Several lines of evidence indicate that InsP6 plays a crucial role during HIV-1 infection, being involved in some of the several capsid transformations that occur during viral replication. Specifically, it has been reported that HIV-1 recruits InsP6 into virions using two Lysine rings in its immature hexamers [50] and that InsP6 in turn promotes the assembly and maturation of the mature capsid lattice [51,52,53]. Furthermore, binding of InsP6 increases HIV-1 capsid stability from minutes to hours, enabling freshly synthesized DNA to gather inside the capsid during reverse transcription [54]. These data indicate that InsP6 is important in HIV-1 assembly and during viral entry by stabilizing the capsid while moving towards the nucleus, making it a critical cofactor for HIV replication (Figure 3).
Indeed, cells lacking IPPK, the enzyme that catalyzes the addition of the final phosphate on the position 2 of InsP5, produced much fewer infectious HIV-1 particles [51]. Importantly, however, infectious particles were still being produced in these cells albeit at a much-reduced rate [51]. In line with this, a recent study revealed that, in the absence of InsP6, as achieved upon genetic knockout of IPMK and IPPK, HIV-1 packages InsP5 and it can substitute InsP5 for InsP6 during viral production without affecting its infectivity [50]. Indeed, InsP5 was found to be able to stimulate immature HIV-1 assembly in vitro, although less efficiently that InsP6 [50,51,54]. A very recent study has demonstrated that the almost complete ablation of both InsP6 and InsP5 induced a 1000-fold reduction (i.e., an almost abrogation) in the production of HIV-1 infectious particle and virus release, establishing an absolute requirement for these IPs in HIV-1 viral production [55]. Furthermore, the authors demonstrated that ablation of InsP6 and InsP5 in viral target cells did not affect permissivity to HIV-1 infection [55]. Importantly, recent evidence suggests a conserved role for InsP6 in lentiviral assembly, as indicated by its ability to stimulate the in vitro assembly of immature particles of many other retroviruses in the lentivirus genus [56]. On the other hand, ablation of IPPK only modestly reduced the production of infectious particles by other retroviruses, such as a gammaretrovirus, a betaretrovirus and two non-primate lentiviruses.
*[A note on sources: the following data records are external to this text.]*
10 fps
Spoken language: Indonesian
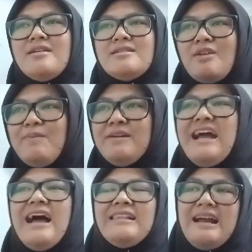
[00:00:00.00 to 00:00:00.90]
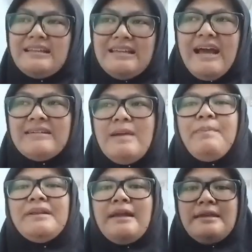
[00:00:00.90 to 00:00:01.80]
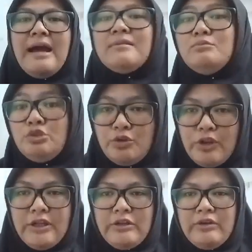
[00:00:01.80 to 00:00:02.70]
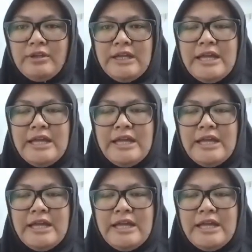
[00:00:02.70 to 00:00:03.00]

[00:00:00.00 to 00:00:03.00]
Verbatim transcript: stop gak lagi ada pertanyaan muncul gitu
This study in particular demonstrated that only the primate (macaque) lentivirus simian immunodeficiency virus displayed a similar dependence on InsP6/InsP5 as HIV-1 [55].

4. Exploiting the Binding Properties of IPs for Therapeutic Purposes

4.1. Exogenous IPs

Until now, the therapeutic potential of IPs has been mainly tested through administration of exogenous IPs. In some cases, this strategy aims to inhibit PIs-dependent signaling pathways through competition between exogenous IPs and endogenous PIs towards same protein domains. The best example of this is provided by proteins containing pleckstrin homology (PH) domains, protein modules that can bind to IPs and PIs [57,58,59]. Twenty years ago, we hypothesized that water soluble IPs could be delivered intracellularly to compete with PIs for PH domain binding and therefore they could inhibit activation of proteins that rely on PIs/PH domain interaction [2]. Over the following years, we and others demonstrated that this strategy was correct and it held potential therapeutic value. Work in our lab was mostly focused on Akt PH domain, whose interaction with phosphatidylinositol 3,4,5-trisphosphate (PtdIns(3,4,5)P3) is critical for its translocation to the plasma membrane and enzymatic activation. (Figure 4).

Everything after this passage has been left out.